What you produce should be an exact transcription of the data, minus any pictures.

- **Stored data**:
──────

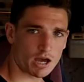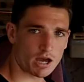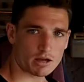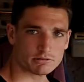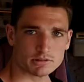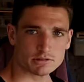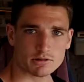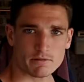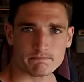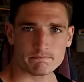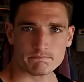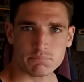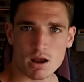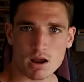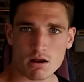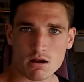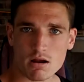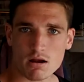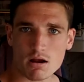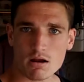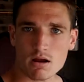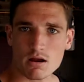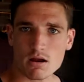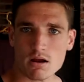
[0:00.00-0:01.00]
got the
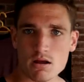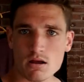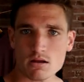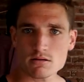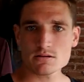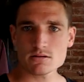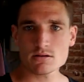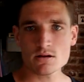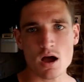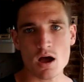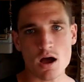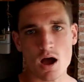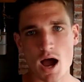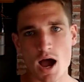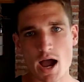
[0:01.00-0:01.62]
pineapple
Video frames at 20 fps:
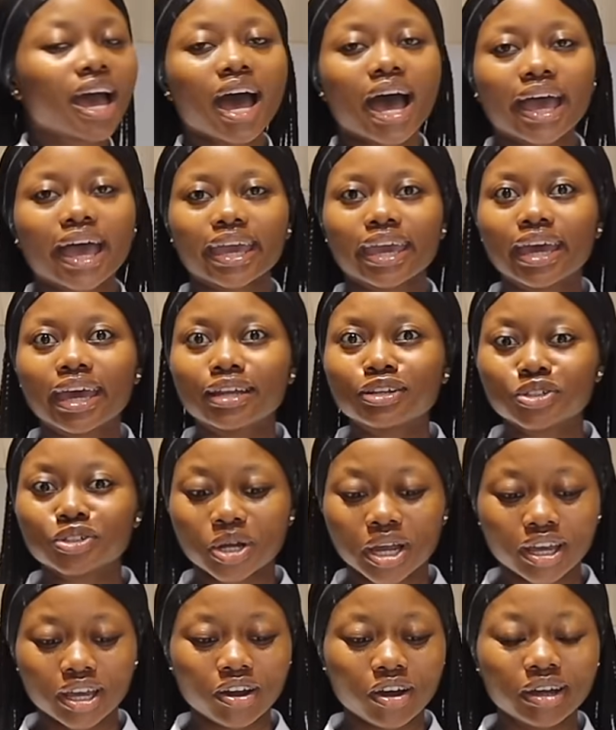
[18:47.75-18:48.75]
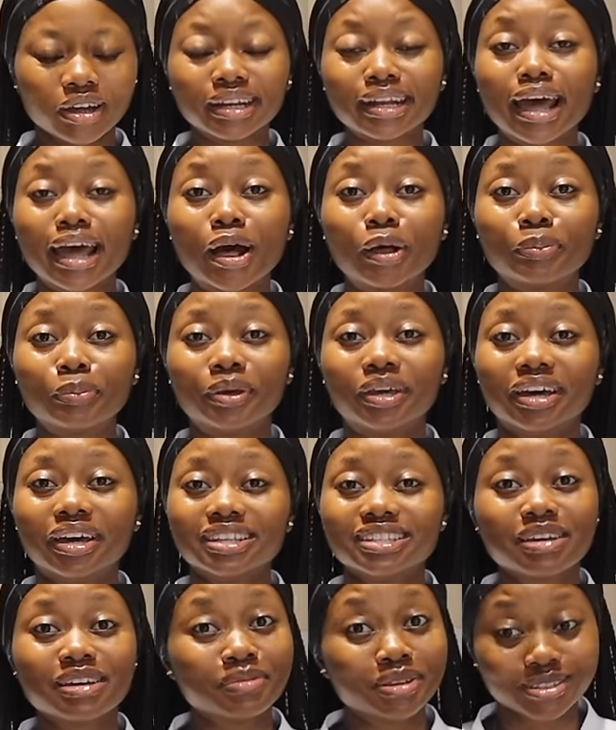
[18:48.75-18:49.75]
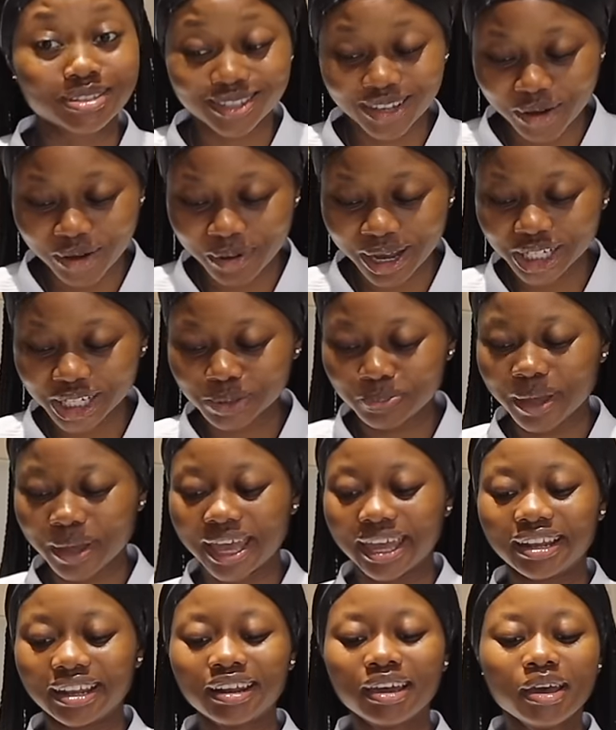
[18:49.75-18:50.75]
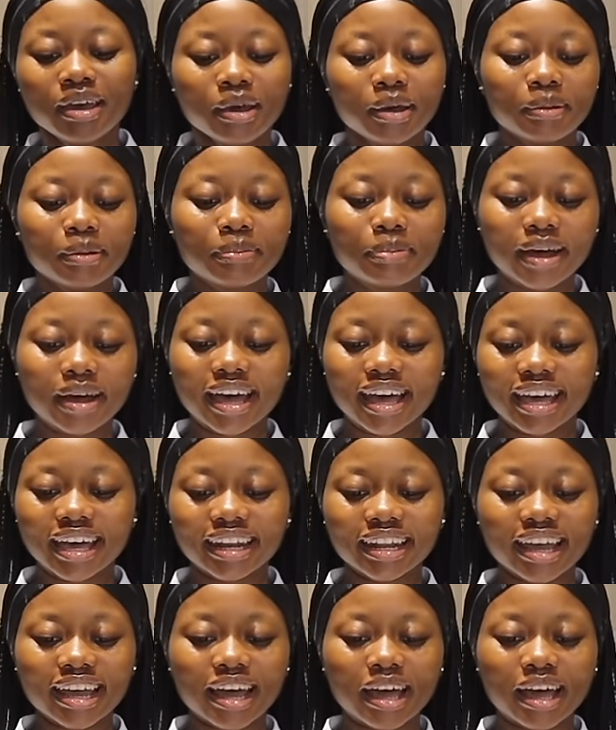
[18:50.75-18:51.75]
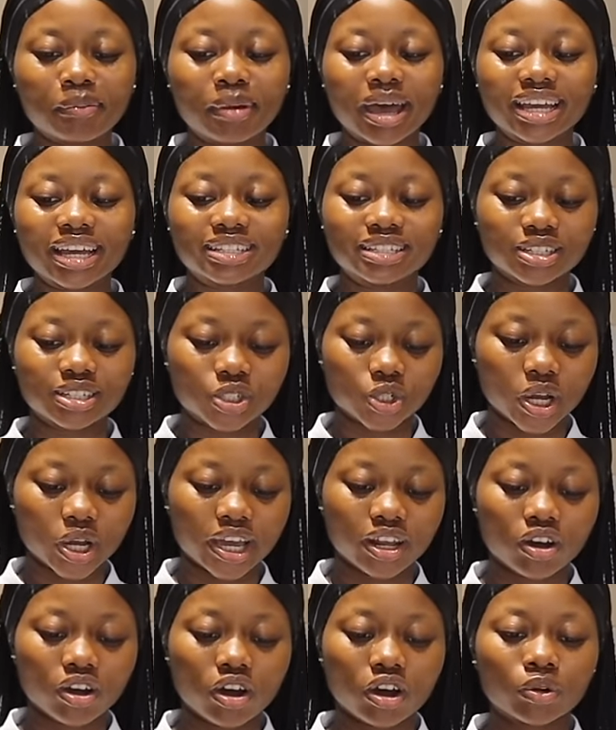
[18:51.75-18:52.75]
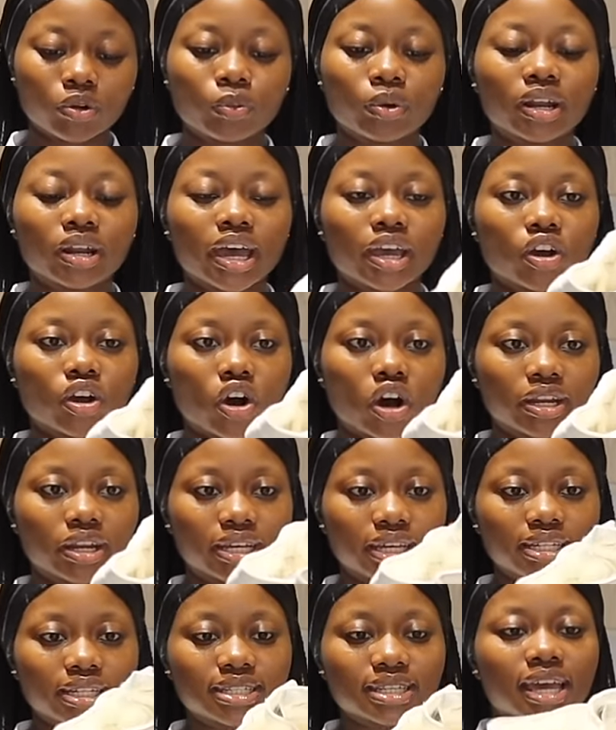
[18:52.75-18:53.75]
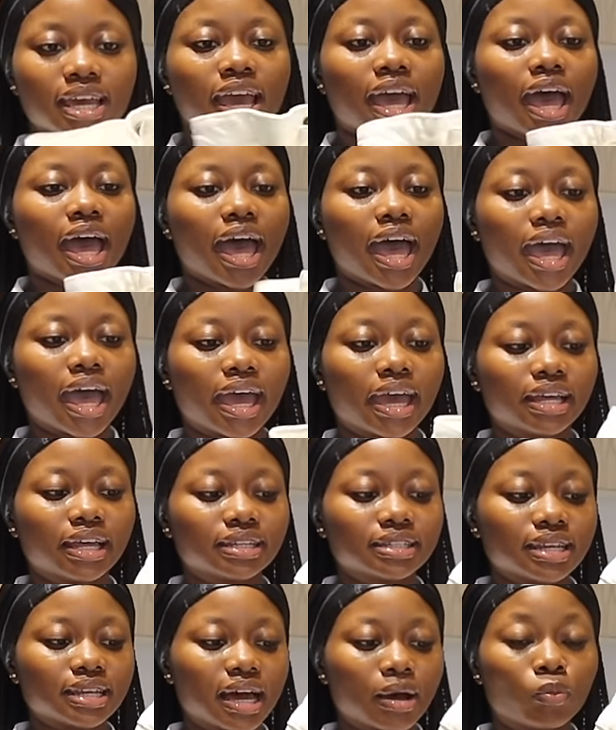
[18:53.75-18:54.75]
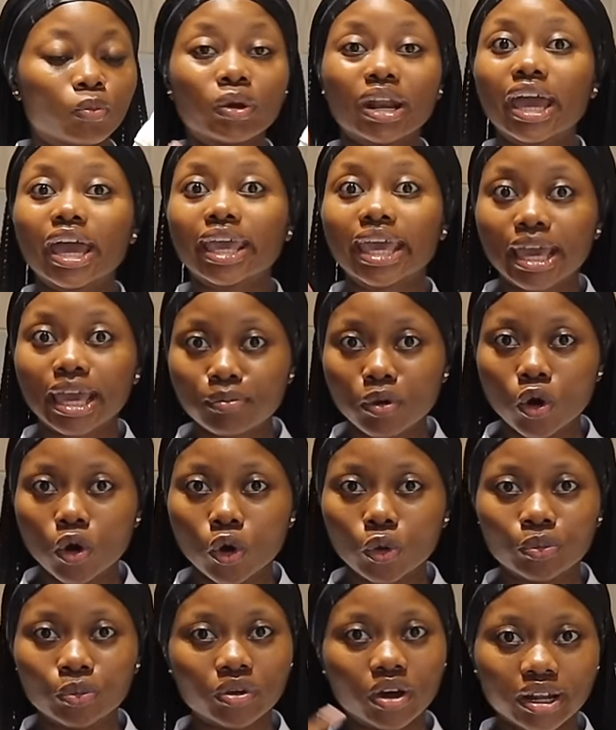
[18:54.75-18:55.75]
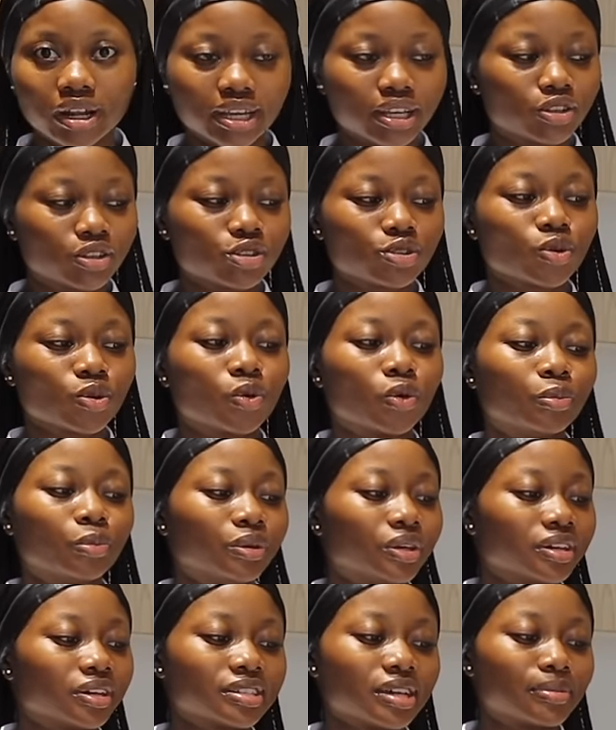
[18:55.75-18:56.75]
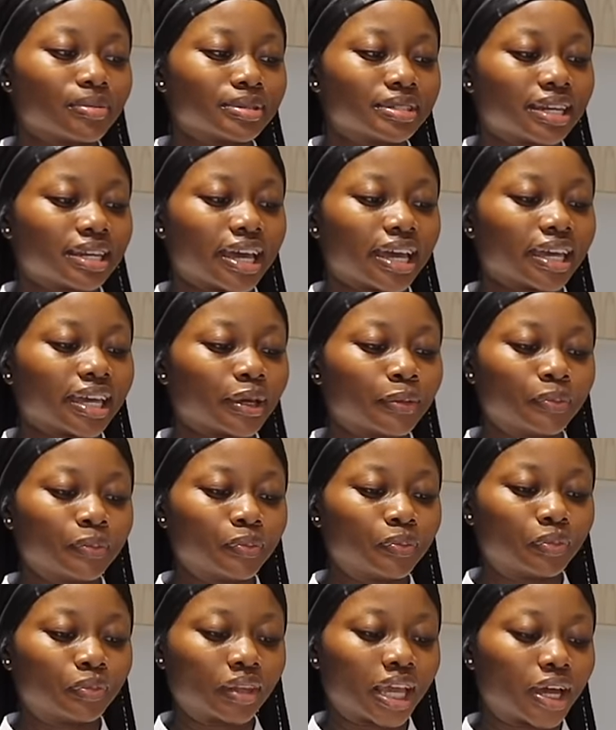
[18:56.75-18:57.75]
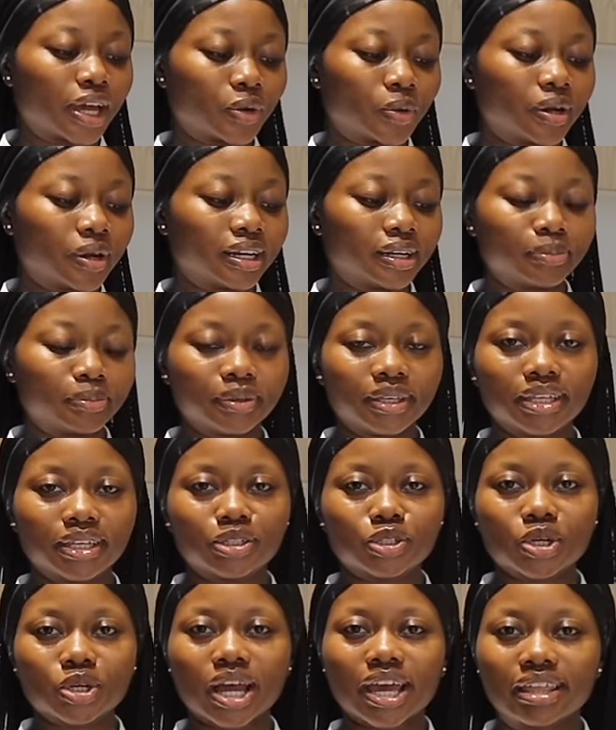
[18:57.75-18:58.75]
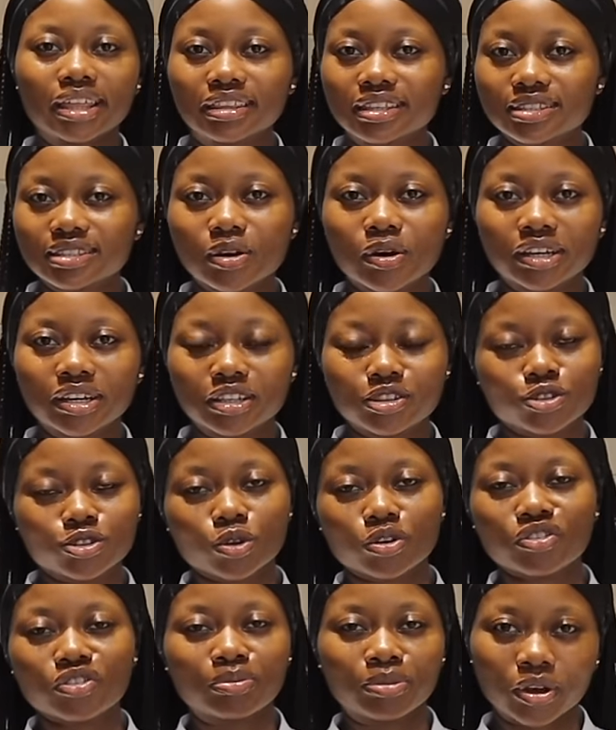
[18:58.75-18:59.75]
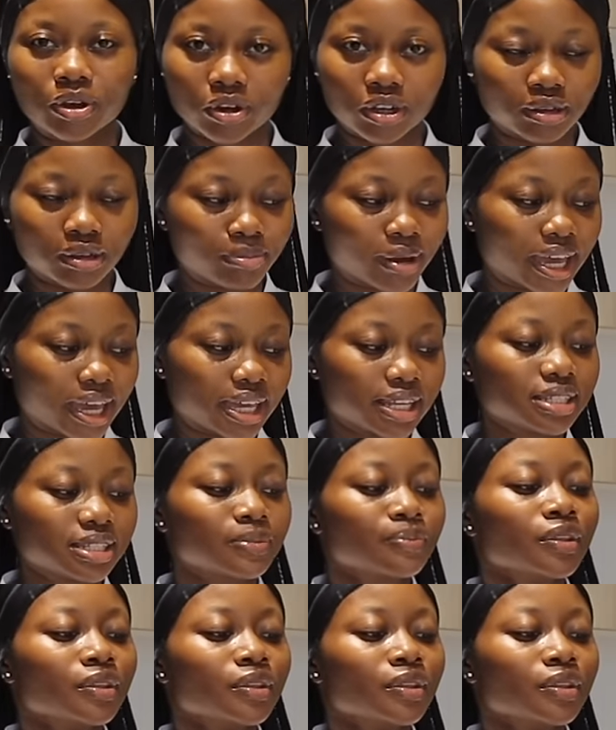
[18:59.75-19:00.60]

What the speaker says: I can't try it on now because I'm in so much pain, but I did try it on when I got it, and when I came home, not in store, because I was like, I don't want to be trying this on in store if I'm not going to buy it.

──────

- **Result for this exercise**:
[0:00.00-0:01.00]
got the
[0:01.00-0:01.62]
pineapple
Video frames at 20 fps:
[18:47.75-18:48.75]
[18:48.75-18:49.75]
[18:49.75-18:50.75]
[18:50.75-18:51.75]
[18:51.75-18:52.75]
[18:52.75-18:53.75]
[18:53.75-18:54.75]
[18:54.75-18:55.75]
[18:55.75-18:56.75]
[18:56.75-18:57.75]
[18:57.75-18:58.75]
[18:58.75-18:59.75]
[18:59.75-19:00.60]

What the speaker says: I can't try it on now because I'm in so much pain, but I did try it on when I got it, and when I came home, not in store, because I was like, I don't want to be trying this on in store if I'm not going to buy it.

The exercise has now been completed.